All-In Nation, a book by the Center for American Progress and PolicyLink, provides an in-depth analysis on how and why racial inequity is bad for America and build groundwork for federal policies that can create a more equitable economy and nation. The policy chapters— described below— span a wide range of topics, from public infrastructure, to just jobs, to education, immigration policy, criminal justice, and more. They are introduced with personal essays from writers including Geoffrey Canada, who writes a moving account of why every child deserves to succeed, and jurist and activist Michelle Alexander, who discusses how her own treatment of a young black man changed the way she thought about criminal justice and race.
  • "Infrastructure: Supporting Communities So All Can Thrive” explains the importance of modernizing our public infrastructure system so that communities of color are not left lacking the basics that many Americans take for granted.
  • “Jobs, Income and Assets: Economic Security for All” argues that national economic growth relies on individuals having enough money to cover basic needs— today and for their future. Yet economic security has become increasingly elusive for too many Americans, particularly for people of color.

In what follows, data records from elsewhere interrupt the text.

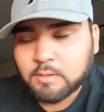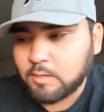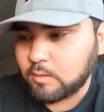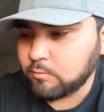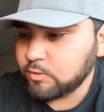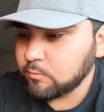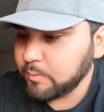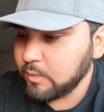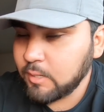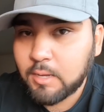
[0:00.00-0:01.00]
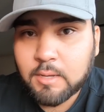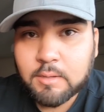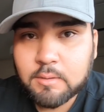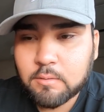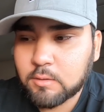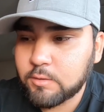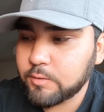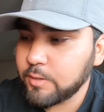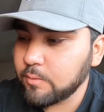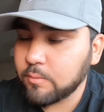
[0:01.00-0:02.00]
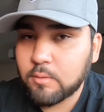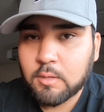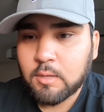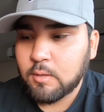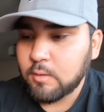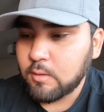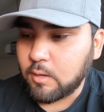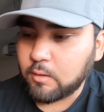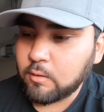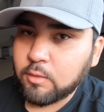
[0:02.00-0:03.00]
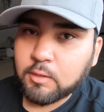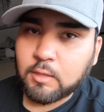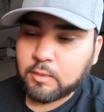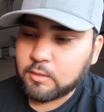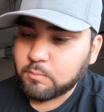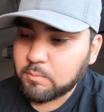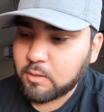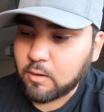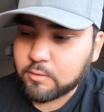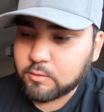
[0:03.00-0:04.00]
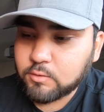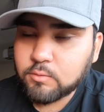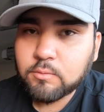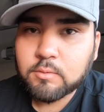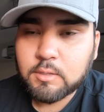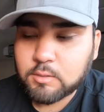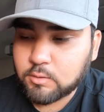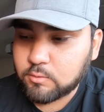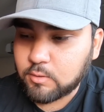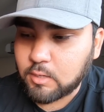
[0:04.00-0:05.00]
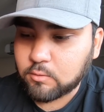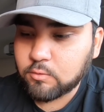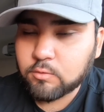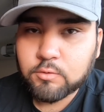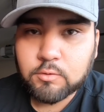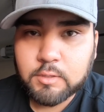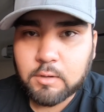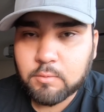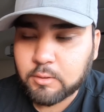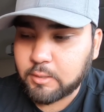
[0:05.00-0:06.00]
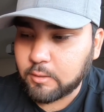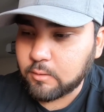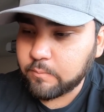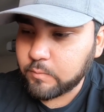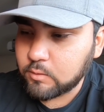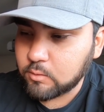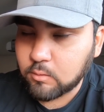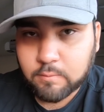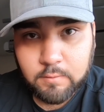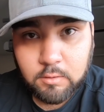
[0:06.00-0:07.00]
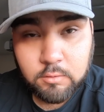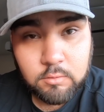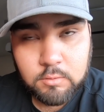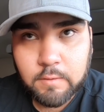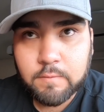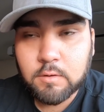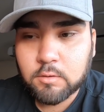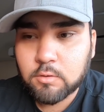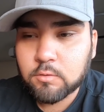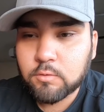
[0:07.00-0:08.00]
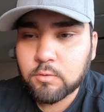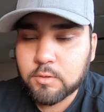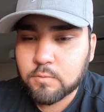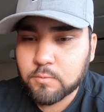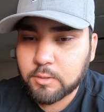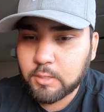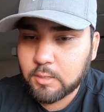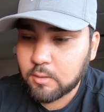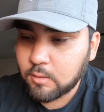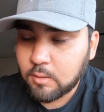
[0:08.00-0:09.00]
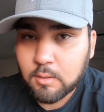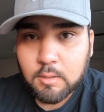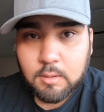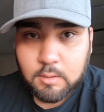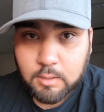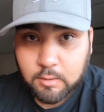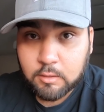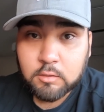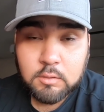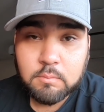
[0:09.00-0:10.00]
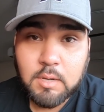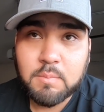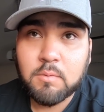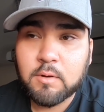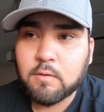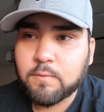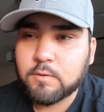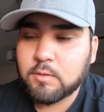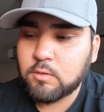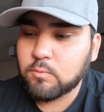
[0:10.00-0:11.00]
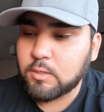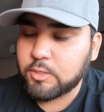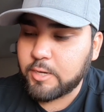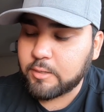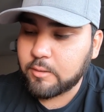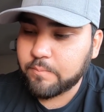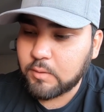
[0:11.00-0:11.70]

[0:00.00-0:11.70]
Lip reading: and we should be good to go. Another thing that this might be causing too is your cruise control not working. So if your cruise control isn't working, this might be one of the first things you want to check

  • “Building Healthy Communities for a Healthy Nation” explores how geography is destiny in America. Due to historic racism, the neighborhoods where people of color live tend to have fewer resources promoting good health—including grocery stores and quality health care. They also have more detrimental resources, such as liquor stores and pollution sources, that lead to preventable health problems. 
  • “Education and Job Readiness for a Prosperous America” warns that America's failing and inequitable education system will ultimately weaken its competitive edge in the global economy.
  • “Americans in Waiting: An Immigration System that Works” describes the central role that immigrants play in America's economy. In addition to exploring the nation’s flawed immigration system and paths to citizenship, the chapter discusses the treatment of legal immigrants and new citizens.
  • “Locked-Up Potential” describes the magnitude of injustice in the nation’s broken criminal justice system, including racial disenfranchisement associated with mass incarceration and how corrections spending diverts money from our hospitals, universities, and more.
  • “Democratic Participation and Leadership in a Diverse Nation” describes how communities of color, including immigrants, face barriers to democratic participation that prevent them from helping to shape our institutions of governance.